La Villa Blanca de la Costa Verde, Luarca, es uno de los enclaves marineros más destacados de la costa asturiana. La Atalaya, que domina la mirada sobre buena parte de la villa, y en la que se asientan también el faro y la capilla-santuario de la marinera Virgen Blanca y de Nuestro Padre el Buen Jesús Nazareno, entra en el mar como una quilla de barco. ‘Entre las rocas y el río, /asomándose a la mar, / está la villa de Luarca / como si fuera a navegar’.
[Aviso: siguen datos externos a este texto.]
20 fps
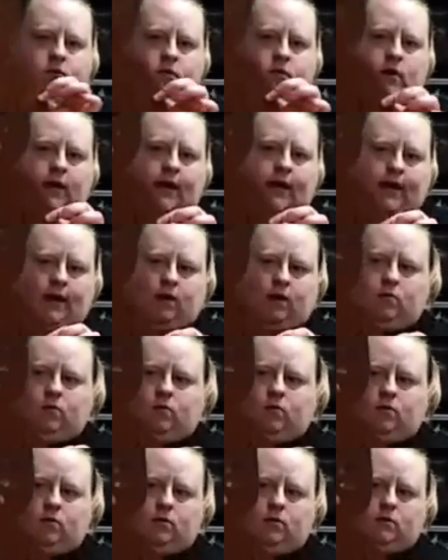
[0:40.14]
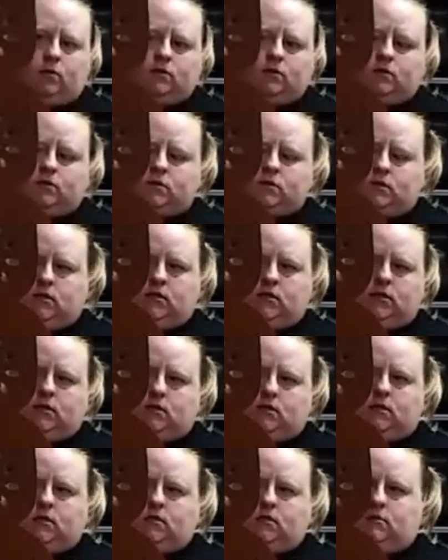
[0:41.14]
little owl,
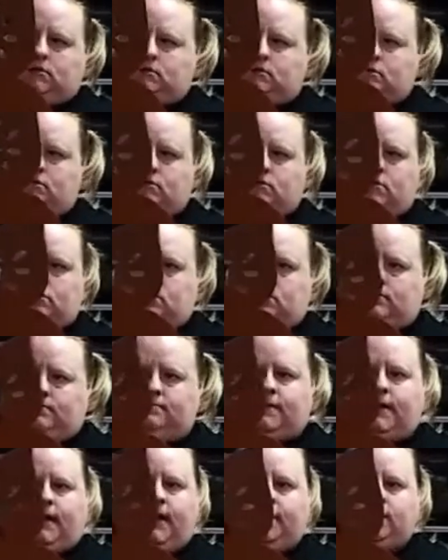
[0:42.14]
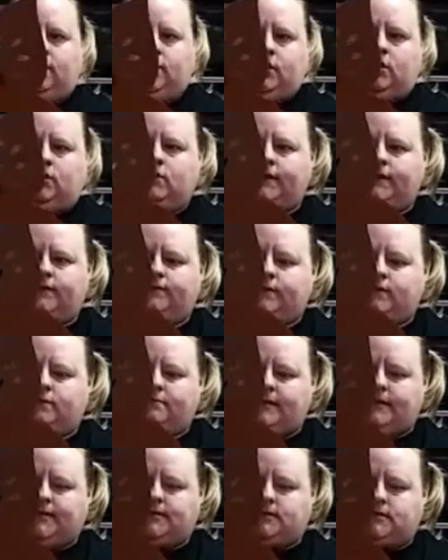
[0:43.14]
I don't know if
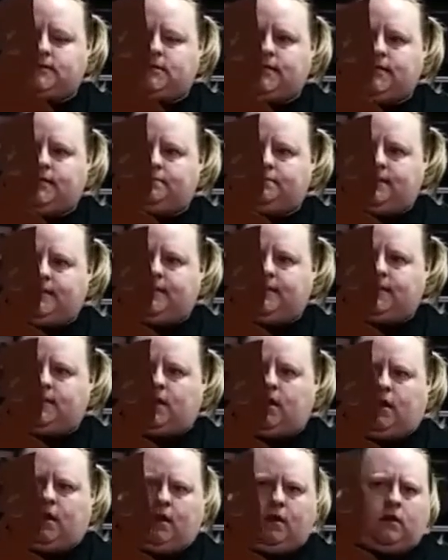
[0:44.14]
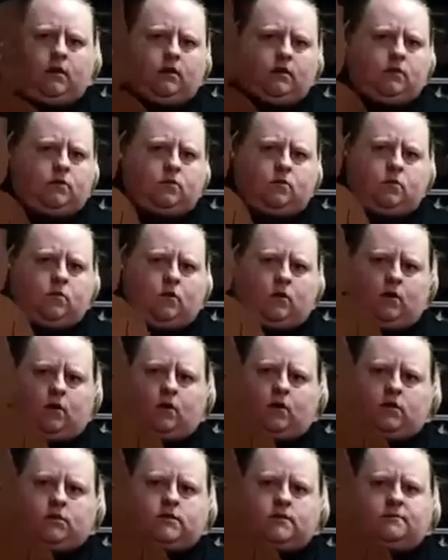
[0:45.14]
they're meant to like be hung,
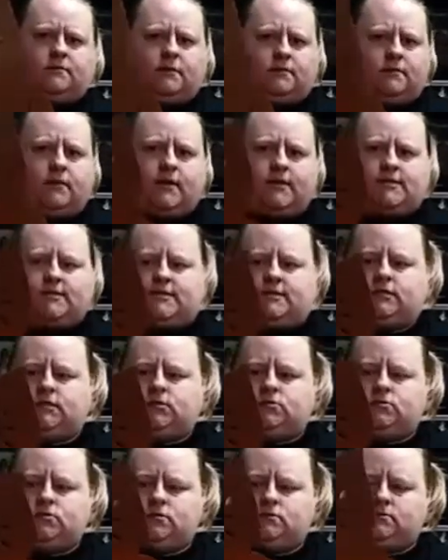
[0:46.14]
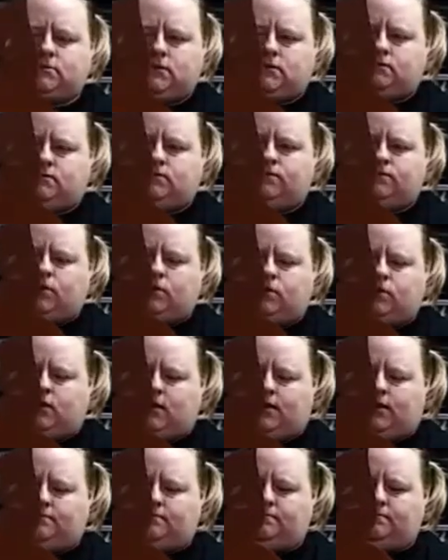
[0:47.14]
or some people I've seen use them for
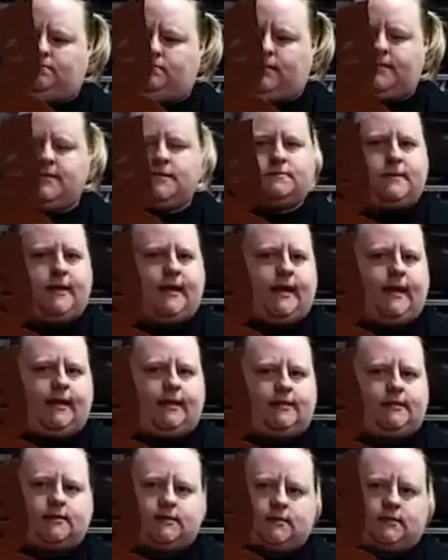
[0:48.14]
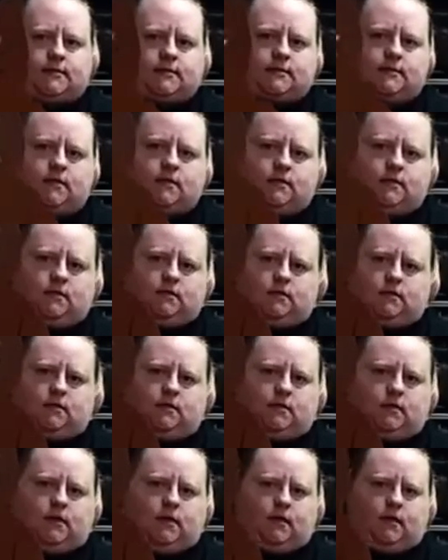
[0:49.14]
placemats,
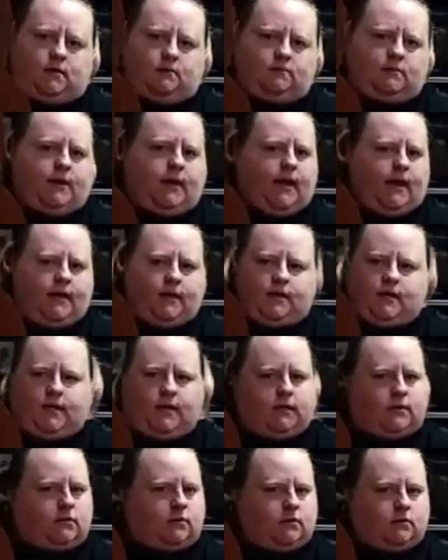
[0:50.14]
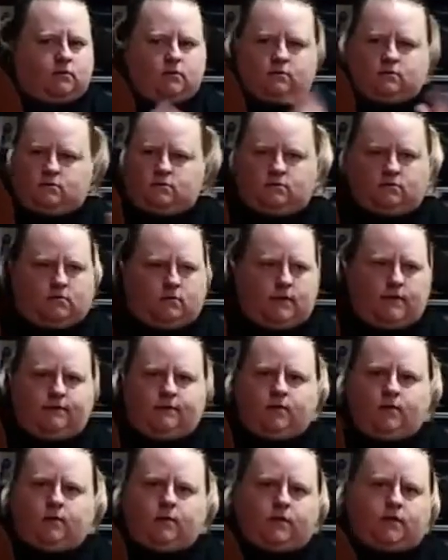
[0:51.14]
but either,
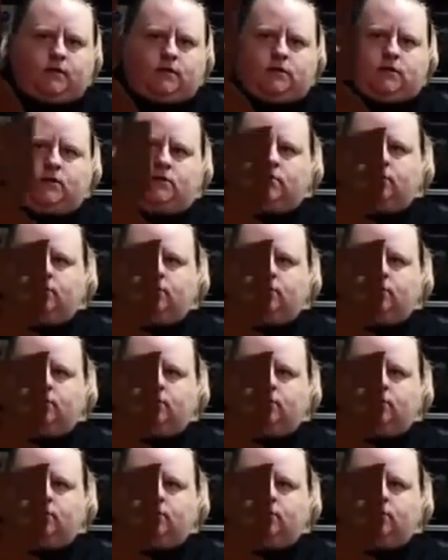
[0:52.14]
whatever you want to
En La Atalaya están varados los sueños de los muertos. El cementerio es recoleto, cuidado, con el juego del blanco de las tumbas, el verde de laderas y espacios libres y el azul marino intenso. La entrada al puerto y al cementerio se hermanan en el mismo golpe de vista. Aunque no faltan notables muestras de arte funerario en sus distintas manifestaciones, es, en este sentido, mucho más austero que el de Avilés. «Si el de Avilés tuviera este emplazamiento —comenta una señora que deposita un ramo de flores—, no habría palabras para definirlo». Ya ven, la muerte tiene su lado positivo. Primera línea de mar. Las buenas gentes que acceden aquí para revisar el recuerdo de los muertos me cuentan historias de barcos encallados, de aventuras allende el mar, de apropiaciones poderosas —algunos, al parecer, quieren distinguirse también más allá de la muerte—, los recuerdos simpáticos de los que vinieron a reposar aquí a regañadientes… En la tumba del renombrado científico se lee: ‘Aquí yacen Carmen y Severo Ochoa, unidos toda una vida por el amor, ahora eternamente vinculados por la muerte’. El viajero puede recorrer la villa y admirar en ella, entre tantas cosas, la presencia permanente del Nobel luarqués, el centro que cuenta con la mayor colección de calamares gigantes del mundo… Este viajero se despide junto al faro, el que pone rumbo a nuevos horizontes y guía los pasos de quienes han emprendido el viaje definitivo. Que no otra cosa es el Camino.